Background: The goals of this study are twofold: 1) to describe the postradiation kinetics of nonrecurring prostate carcinoma based on prostate specific antigen (PSA) levels in men who remain biochemically free of disease; and 2) to determine predictors of all three components of the resulting piecewise exponential model based on pretreatment and treatment characteristics.
Methods: Between March 1988 and May 1994, 153 patients with T1-T3 nonmetastatic prostate carcinoma were treated definitively with radiation therapy and at last follow-up had not failed biochemically (PSA rising on 2 consecutive occasions to a level > 1.0 ng/mL or 3 consecutive elevations). All patients were required to have at least 6 posttreatment PSA determinations and a minimum follow-up of 36 months. The median follow-up was 53 months (range, 36-94 months). A piecewise exponential model was used to describe the mean PSA levels because 1) the kinetics of postradiation PSA levels appear to follow first-order rate processes, and 2) there is evidence that PSA levels may rise slightly several years after treatment. Nonlinear mixed effects modeling was used in this situation because of the aforementioned nonlinearity and because variability between patients and within patients (PSA variation) must be taken into account. In addition, this methodology allows for modeling parameters as a function of patient and treatment characteristics.

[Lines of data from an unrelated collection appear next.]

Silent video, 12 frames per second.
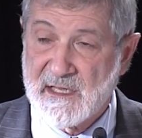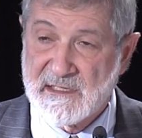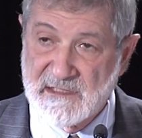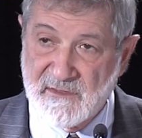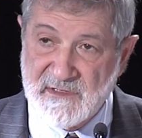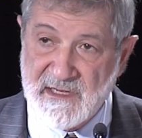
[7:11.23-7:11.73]

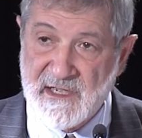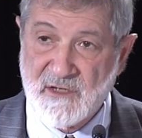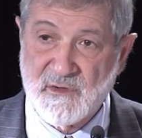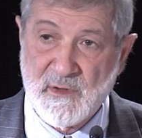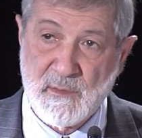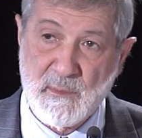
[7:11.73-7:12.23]
live in a
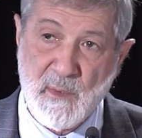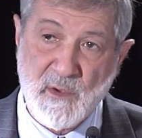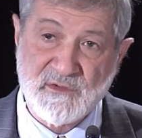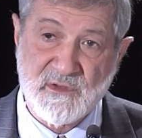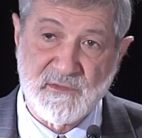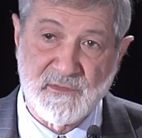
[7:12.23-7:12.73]
country where
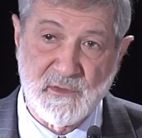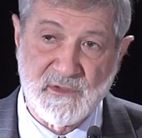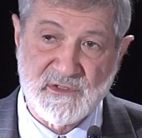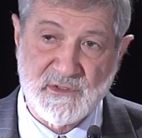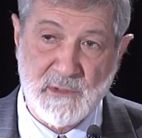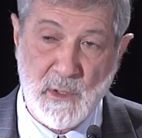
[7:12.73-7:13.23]
most of the food
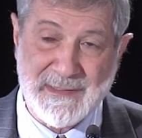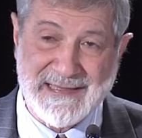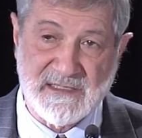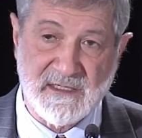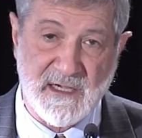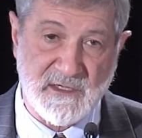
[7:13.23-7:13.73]
is grown
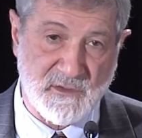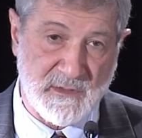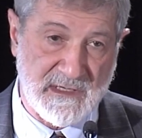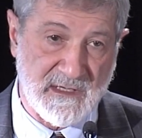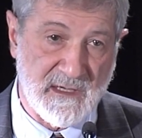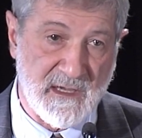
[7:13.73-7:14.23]
in country,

Results: The random effects model based on the entire patient population demonstrated that PSA levels do not continue to drop 3 years after treatment, and that in fact the levels begin to rise slowly between 2-3 years after treatment. Pretreatment PSA was the only independent predictor of baseline PSA at time zero (end of radiation therapy). Gleason score was the only independent predictor of the rate of PSA decline after treatment, in which tumors with Gleason scores 7-10 drop at a slower rate than do tumors with Gleason scores 2-6. Finally, pretreatment prostate volume was the only independent predictor of the postnadir rise in PSA level, in which larger volumes translate to a steeper slope.
Conclusions: The fact that pretreatment PSA level is the only independent predictor of the baseline PSA at time zero is not surprising. The observation that patients with tumors with higher Gleason scores have a slower rate of decline is in agreement with previous reports that these tumors contribute less PSA per unit volume than do tumors with moderate to well differentiation. Finally, the fact that no tumor-related characteristic (only pretreatment prostate volume) was predictive independently of the observed postnadir rise in PSA level suggests that these patients were cured.